The circle represents a qubit that might be a photon, for example, and its color represents its quantum state: green is definite 1, and red is definite 0. It travels a continuous loop from left to right, and then re-appears on the left again, as though it’s on a quantum wire that’s looped around from the end to the start.

When the program starts, the photon’s quantum state is definite 1 (1.0|1>+0.0|0>), and so the photon is green. The M box on the right measures the quantum state, “collapsing” it to 1 or 0. If you just let the program run from the start without doing anything (as above), the measurement gate will just keep reading 1, and incrementing the 1 count. The photon will just stay green.
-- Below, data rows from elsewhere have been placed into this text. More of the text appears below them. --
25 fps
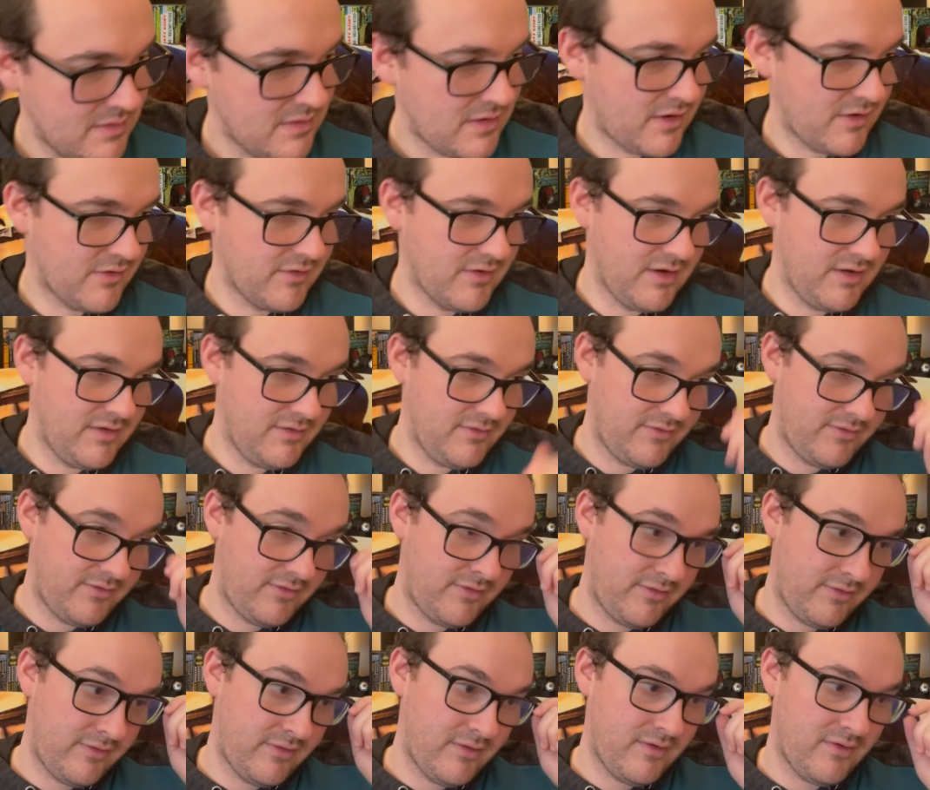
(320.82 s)
All right,
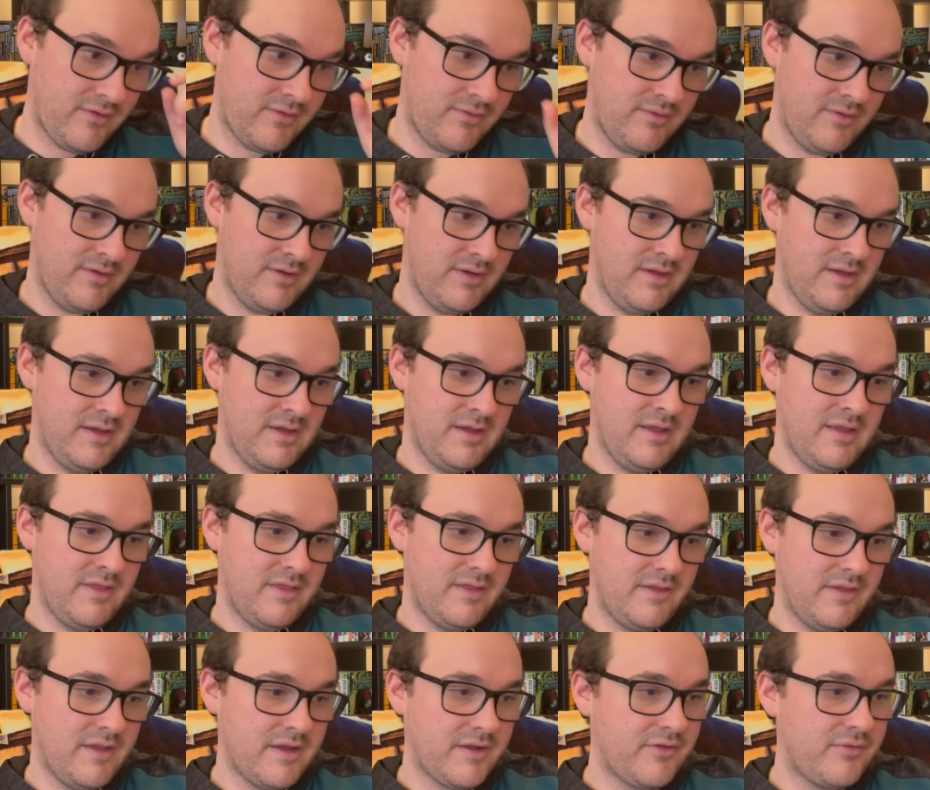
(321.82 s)
so
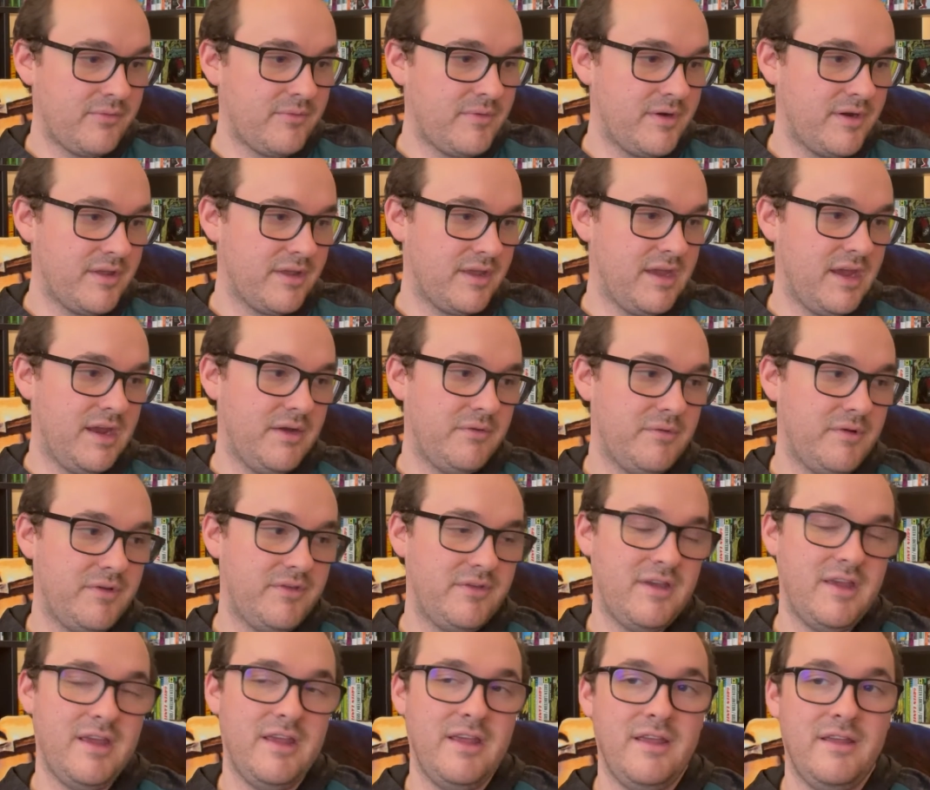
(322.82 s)
the next one again was
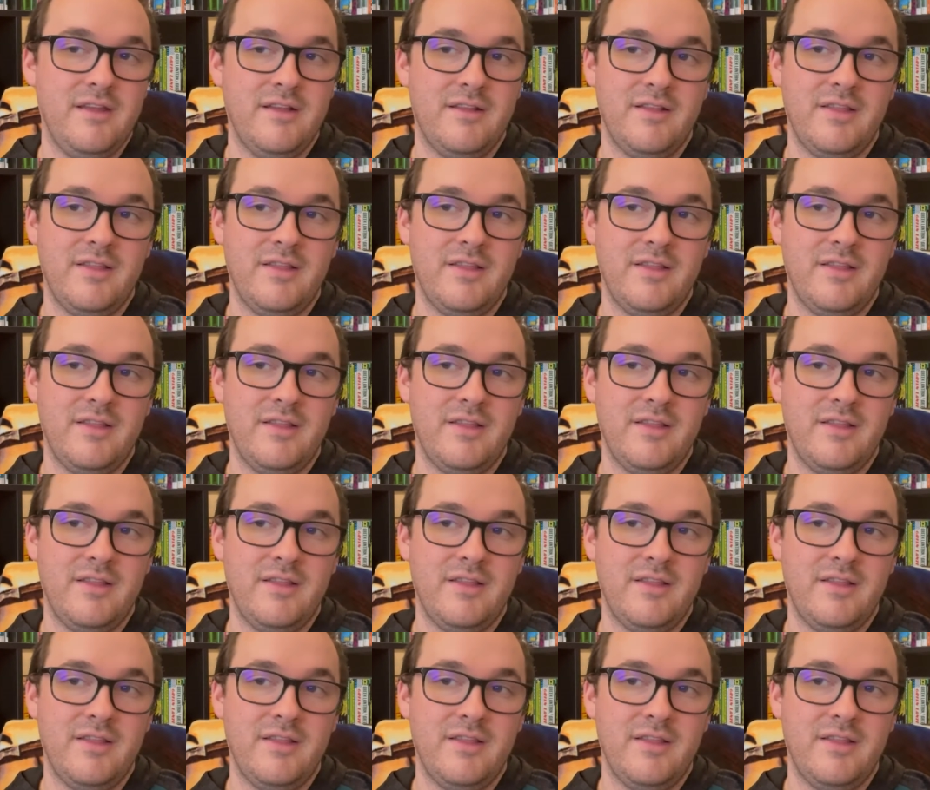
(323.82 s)
a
The hex is a Hadamard gate (H gate), which splits the quantum state in half: 0.5|1>+0.5|0>. (Remember that we’re simplifying here, so there are no complex values or normalizations, and I’m using probabilities instead of amplitudes; I did say “simplified” and “baby steps”, right?!) If you drag the hex into the photon’s path (pic below), the state becomes a mixture of 1 and 0, and the color becomes a (ugly) mixture of red and green:

When the qubit in this 50/50 state gets measured (that is, when it hits the M gate), there’s a 50/50 chance of “collapsing” into a 1 or a 0. It’ll change to either red or green, start again at the left, hit the H gate again, and so on. If you let it run like that for a while, the counts of 1 and 0 will come out the same, statistically speaking.

You can try it out yourself on HopScotch on your iPad. (I’m told that HopScotch now allows you to run code in your browser, so you don’t need to actually have HopScotch on an iPad, although I highly recommend HopScotch on an iPad!)